Exercise:
In full and without alteration, print the entries.

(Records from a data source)
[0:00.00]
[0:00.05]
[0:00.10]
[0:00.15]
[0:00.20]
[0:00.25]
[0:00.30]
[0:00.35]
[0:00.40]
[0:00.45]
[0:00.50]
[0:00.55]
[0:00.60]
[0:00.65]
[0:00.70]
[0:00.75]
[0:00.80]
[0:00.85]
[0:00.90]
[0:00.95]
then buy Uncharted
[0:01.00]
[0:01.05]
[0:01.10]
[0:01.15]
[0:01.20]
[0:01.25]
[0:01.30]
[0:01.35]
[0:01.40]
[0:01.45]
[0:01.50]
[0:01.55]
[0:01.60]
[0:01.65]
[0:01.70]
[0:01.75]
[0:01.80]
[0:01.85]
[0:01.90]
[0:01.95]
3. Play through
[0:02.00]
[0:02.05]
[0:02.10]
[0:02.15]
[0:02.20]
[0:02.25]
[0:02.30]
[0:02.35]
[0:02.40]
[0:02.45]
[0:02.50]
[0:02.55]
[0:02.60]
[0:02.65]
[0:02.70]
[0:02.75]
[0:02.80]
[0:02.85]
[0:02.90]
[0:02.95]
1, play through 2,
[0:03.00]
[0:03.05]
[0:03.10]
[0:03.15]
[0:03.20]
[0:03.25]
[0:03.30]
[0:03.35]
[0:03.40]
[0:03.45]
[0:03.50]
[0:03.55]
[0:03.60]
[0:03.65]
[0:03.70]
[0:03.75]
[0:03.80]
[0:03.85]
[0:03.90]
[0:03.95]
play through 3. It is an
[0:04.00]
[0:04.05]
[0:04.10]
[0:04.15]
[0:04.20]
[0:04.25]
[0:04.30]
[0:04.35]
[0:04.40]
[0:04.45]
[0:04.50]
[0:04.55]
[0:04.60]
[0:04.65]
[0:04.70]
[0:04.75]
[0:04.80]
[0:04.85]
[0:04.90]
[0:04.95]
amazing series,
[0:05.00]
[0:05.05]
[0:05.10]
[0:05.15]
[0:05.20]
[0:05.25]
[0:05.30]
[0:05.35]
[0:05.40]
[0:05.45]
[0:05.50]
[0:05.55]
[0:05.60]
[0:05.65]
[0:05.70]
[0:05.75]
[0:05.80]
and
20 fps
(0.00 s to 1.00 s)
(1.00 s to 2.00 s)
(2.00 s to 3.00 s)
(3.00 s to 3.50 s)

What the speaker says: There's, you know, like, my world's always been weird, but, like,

Your solution:
[0:00.00]
[0:00.05]
[0:00.10]
[0:00.15]
[0:00.20]
[0:00.25]
[0:00.30]
[0:00.35]
[0:00.40]
[0:00.45]
[0:00.50]
[0:00.55]
[0:00.60]
[0:00.65]
[0:00.70]
[0:00.75]
[0:00.80]
[0:00.85]
[0:00.90]
[0:00.95]
then buy Uncharted
[0:01.00]
[0:01.05]
[0:01.10]
[0:01.15]
[0:01.20]
[0:01.25]
[0:01.30]
[0:01.35]
[0:01.40]
[0:01.45]
[0:01.50]
[0:01.55]
[0:01.60]
[0:01.65]
[0:01.70]
[0:01.75]
[0:01.80]
[0:01.85]
[0:01.90]
[0:01.95]
3. Play through
[0:02.00]
[0:02.05]
[0:02.10]
[0:02.15]
[0:02.20]
[0:02.25]
[0:02.30]
[0:02.35]
[0:02.40]
[0:02.45]
[0:02.50]
[0:02.55]
[0:02.60]
[0:02.65]
[0:02.70]
[0:02.75]
[0:02.80]
[0:02.85]
[0:02.90]
[0:02.95]
1, play through 2,
[0:03.00]
[0:03.05]
[0:03.10]
[0:03.15]
[0:03.20]
[0:03.25]
[0:03.30]
[0:03.35]
[0:03.40]
[0:03.45]
[0:03.50]
[0:03.55]
[0:03.60]
[0:03.65]
[0:03.70]
[0:03.75]
[0:03.80]
[0:03.85]
[0:03.90]
[0:03.95]
play through 3. It is an
[0:04.00]
[0:04.05]
[0:04.10]
[0:04.15]
[0:04.20]
[0:04.25]
[0:04.30]
[0:04.35]
[0:04.40]
[0:04.45]
[0:04.50]
[0:04.55]
[0:04.60]
[0:04.65]
[0:04.70]
[0:04.75]
[0:04.80]
[0:04.85]
[0:04.90]
[0:04.95]
amazing series,
[0:05.00]
[0:05.05]
[0:05.10]
[0:05.15]
[0:05.20]
[0:05.25]
[0:05.30]
[0:05.35]
[0:05.40]
[0:05.45]
[0:05.50]
[0:05.55]
[0:05.60]
[0:05.65]
[0:05.70]
[0:05.75]
[0:05.80]
and
20 fps
(0.00 s to 1.00 s)
(1.00 s to 2.00 s)
(2.00 s to 3.00 s)
(3.00 s to 3.50 s)

What the speaker says: There's, you know, like, my world's always been weird, but, like,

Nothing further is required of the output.